O tal vez la enfermiza envidia al mirar toda la acumulación de buenas intenciones para con el prójimo que me rodea y que parece que no está hecha para mí.
Es tan morboso este aspecto, como si Dios se hubiese ensañado conmigo colocándome en un trabajo donde tengo que observar, bien masoquista yo, como la gente se lame el culo con mensajitos empalagosos y como si no fuera suficiente, esos mensajitos vienen metidos en presentes con precios obscenos para el bolsillo de cualquier ciudadano común, pero que como por arte de magia puede pagar, porque le nace ahorcarse en deudas por alguien que si vale la pena, o sea por alguien levantable, o que ya se levantó y lo tiene terriblemente satisfecho.

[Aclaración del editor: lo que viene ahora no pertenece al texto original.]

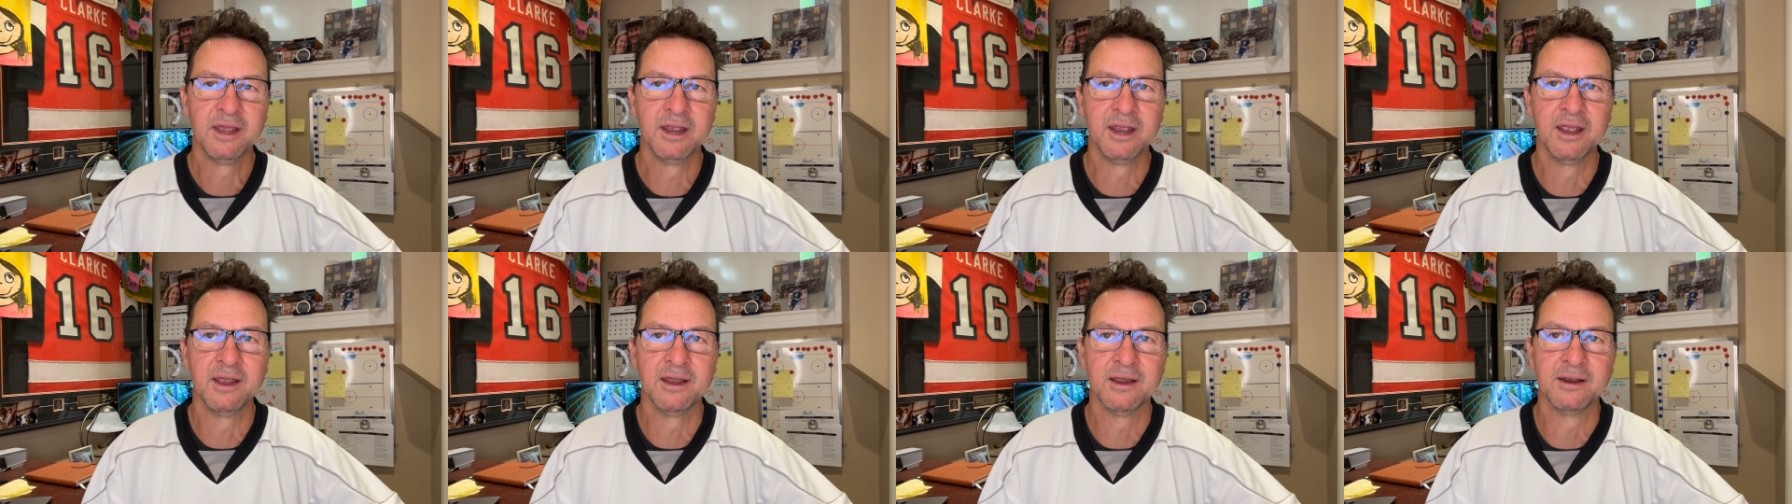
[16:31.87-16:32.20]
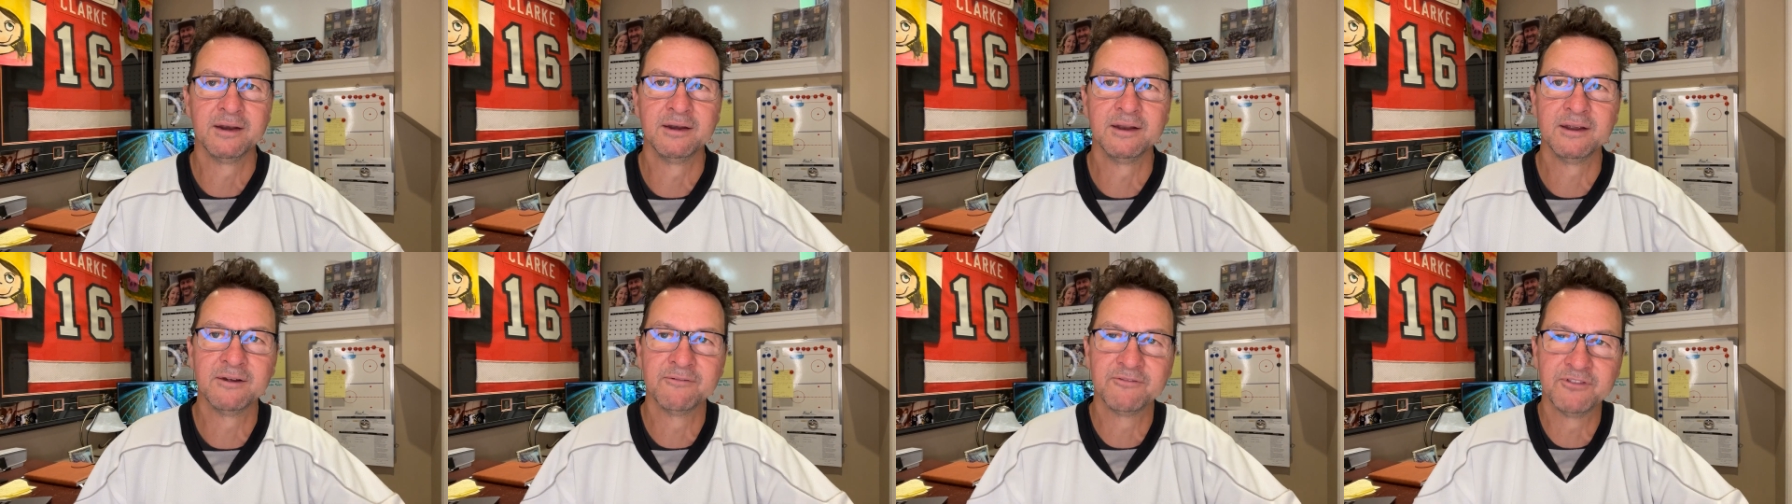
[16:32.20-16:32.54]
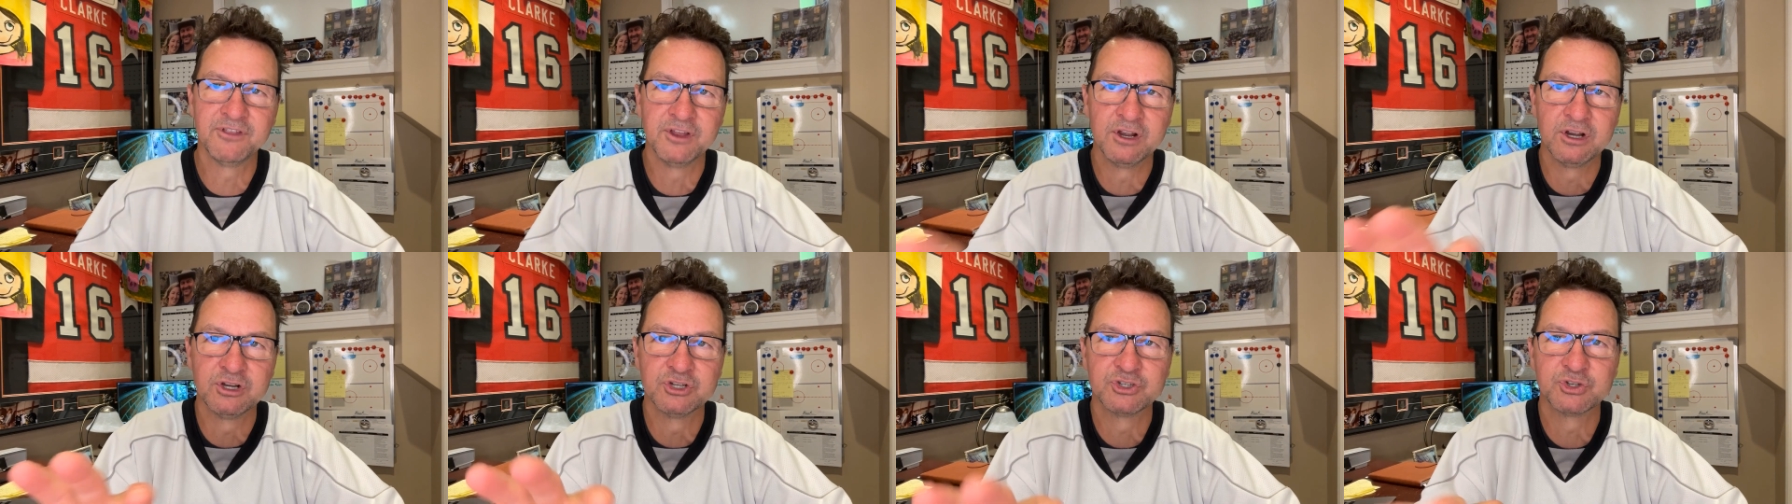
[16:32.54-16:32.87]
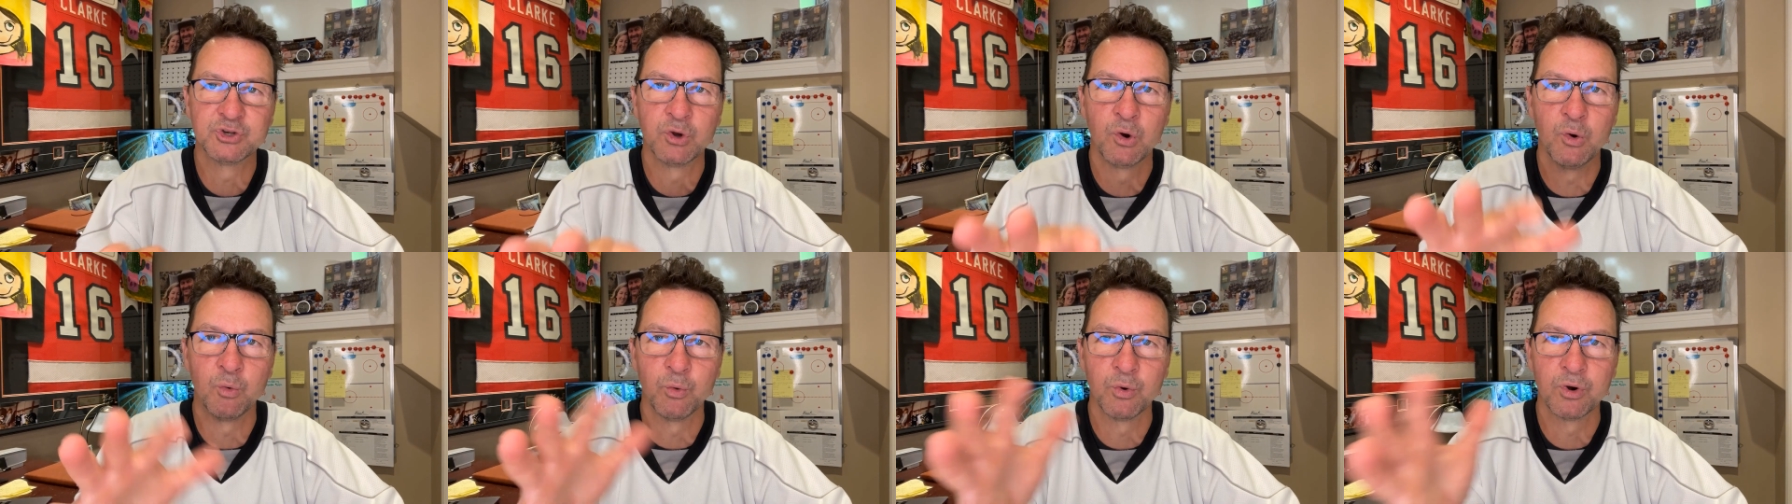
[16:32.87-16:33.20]
And if things
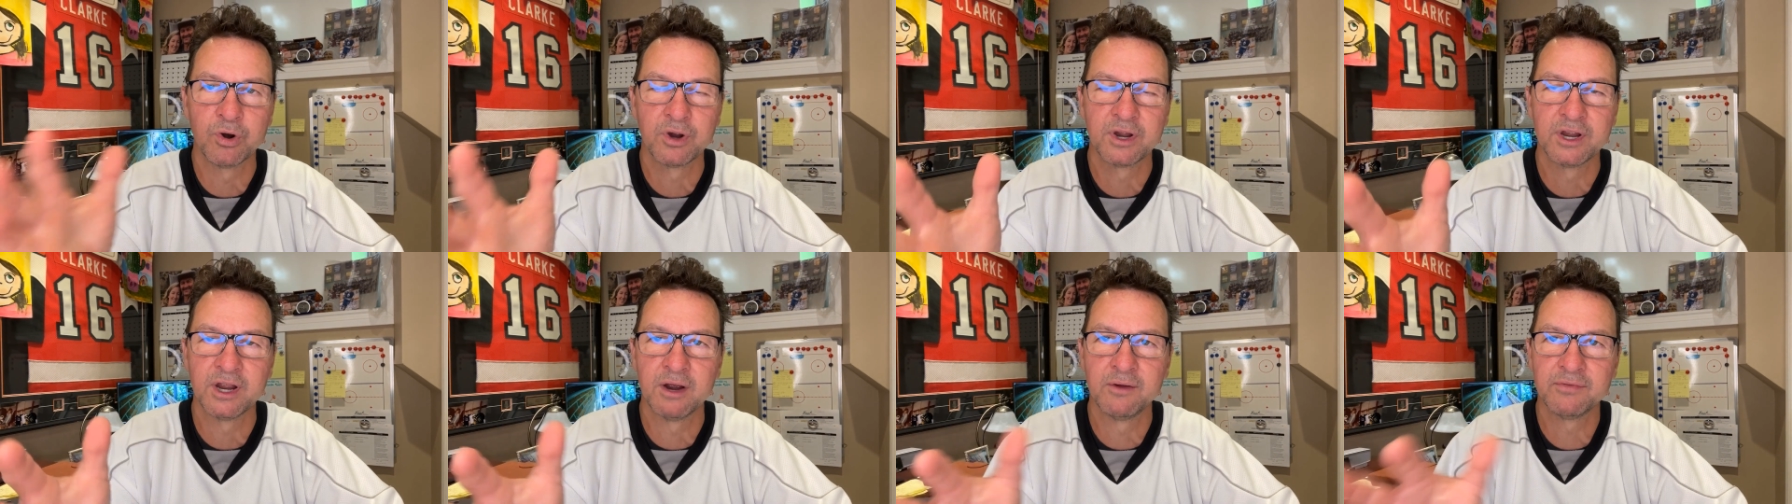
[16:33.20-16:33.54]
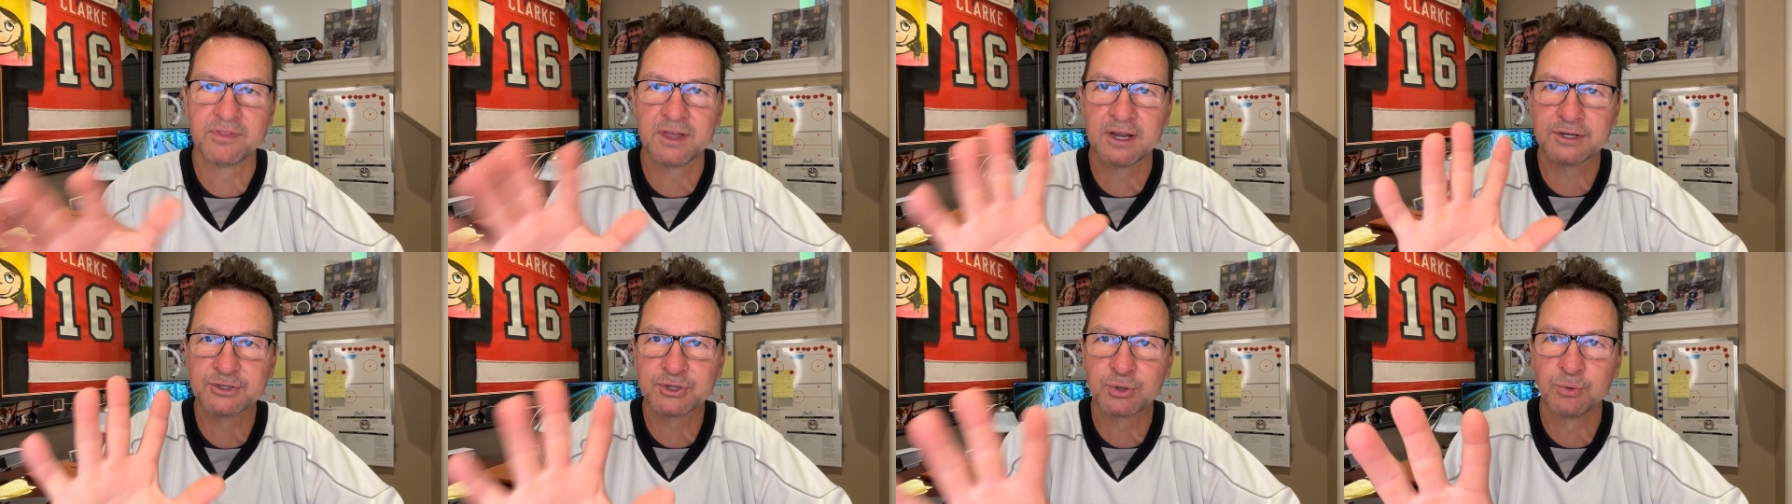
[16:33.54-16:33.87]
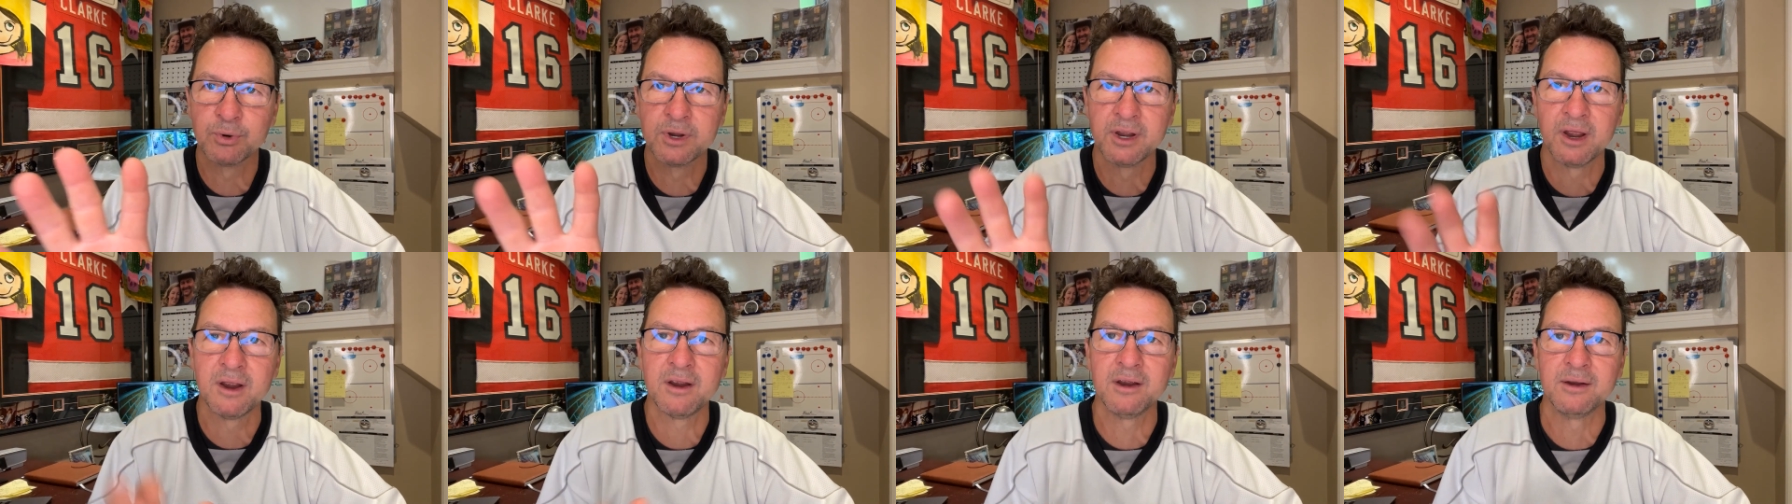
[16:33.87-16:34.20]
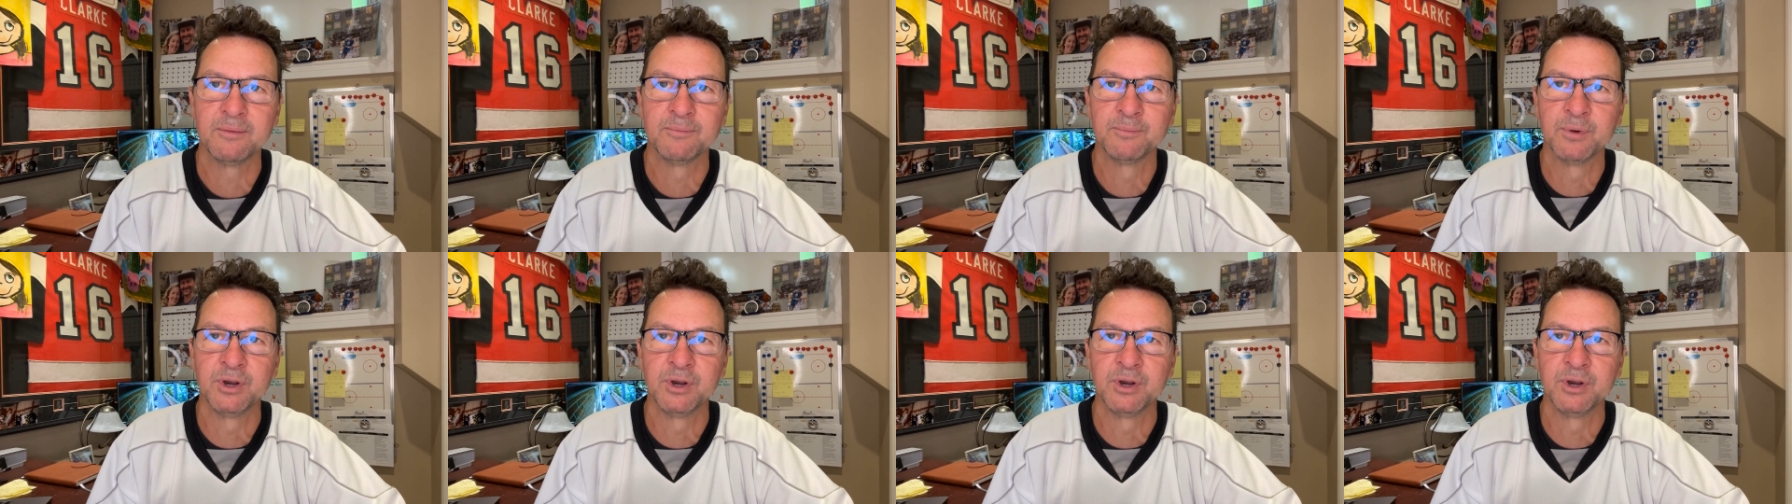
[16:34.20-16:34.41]
don't work out, that's okay.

Oiga!! Ya sé que si pasaran por el hipocritómetro, perderían credibilidad muchos de esos dadivosos. Un gran filósofo, mi sensei, todo una leyenda urbana, solía decirme no sé si por limpiarse o porque el mismo se lo tragara, que “no importa la cantidad sino la calidad” y para completar “no bastan las palabras, sino los hechos”. Cuanta profundidad…hasta parece demagogo. Lo fatal acá es que yo debo ser una víctima sustanciosa del manipuleo mediático, porque soy propensa, vulnerable a lo que flota en el ambiente, y sí quiero y necesito palabras y cantidades ingentes de palabras (ja, ja!)
Qué más da, tal vez haya una navidad pasada, presente y futura visitándome esta noche cuando duerma, o un Grinch regenerado, contagiado de espíritu navideño convenciéndome del poder de compartir. Y todos seremos felices.
Si supongo que es eso, sentirme defraudada del mundo a punta de empecinarme en esperar que simplemente me miren y se den cuenta que estoy fatal y en peligro lacrimógeno( para variar) y hago esfuerzos sobrehumanos (sobreentiéndase que estoy pujando) por participar del encanto o simplemente no dar importancia a todo esto; pero por la sarita, que con nada se me borra la cara de imbécil…esa pues, la que pones cuando tienes hambre y otros comen en tu delante o cuando hay regalo para todos menos para ti, o cuando fulanito llegó al cole con mochila nueva y tú tienes las misma de hace 5 años…esa cara de imbécil de cuando todos la pasan bien y son tan felices que les imposible a los pobres, no tienen la culpa, perdónalos porque no saben lo que hacen…fijarse en ti. Porque a los infelices no conviene mirarlos, contagian su sarna. Ay! Perdón creo que ya empecé a vomitar letras.
La ironía no viene gratis.
Desde pequeños, la publicidad nos cojudiza con las más sublimes manifestaciones de amistad, paz y amor, y si no fuera porque estamos hablando de la Navidad diría que es una alusión a la marihuana…plop! Es depende del contexto creo yo.
Esta cojudización masiva puede ser una buena explicación o excusa para mi estado de ánimo. Vale, vale, claro, también es válido. Al final no importa lo que me pone así todos los años, también pudo haber sido Candy la que me cagó, con sus navidades en la casa Pony, y debo sentirme afortunada, algunos contemporáneos míos después de esos episodios, quedaron tan mal que aún ahora, después del tratamiento, su único avance ha sido por lo menos poder coger la cuchara y comer solitos.
Podría surgir tantas hipótesis acerca de mi aflicción, pero la verdad, nuevamente mi consuelo está en que puedo compartir este malestar con cierta parte del mundo. Una comunidad de antinavideños, amargados, envidiosos, incómodos, aguafiestas que en este mismo momento como yo, horas antes, horas después, sigue esperando que el mundo los mire y se detenga.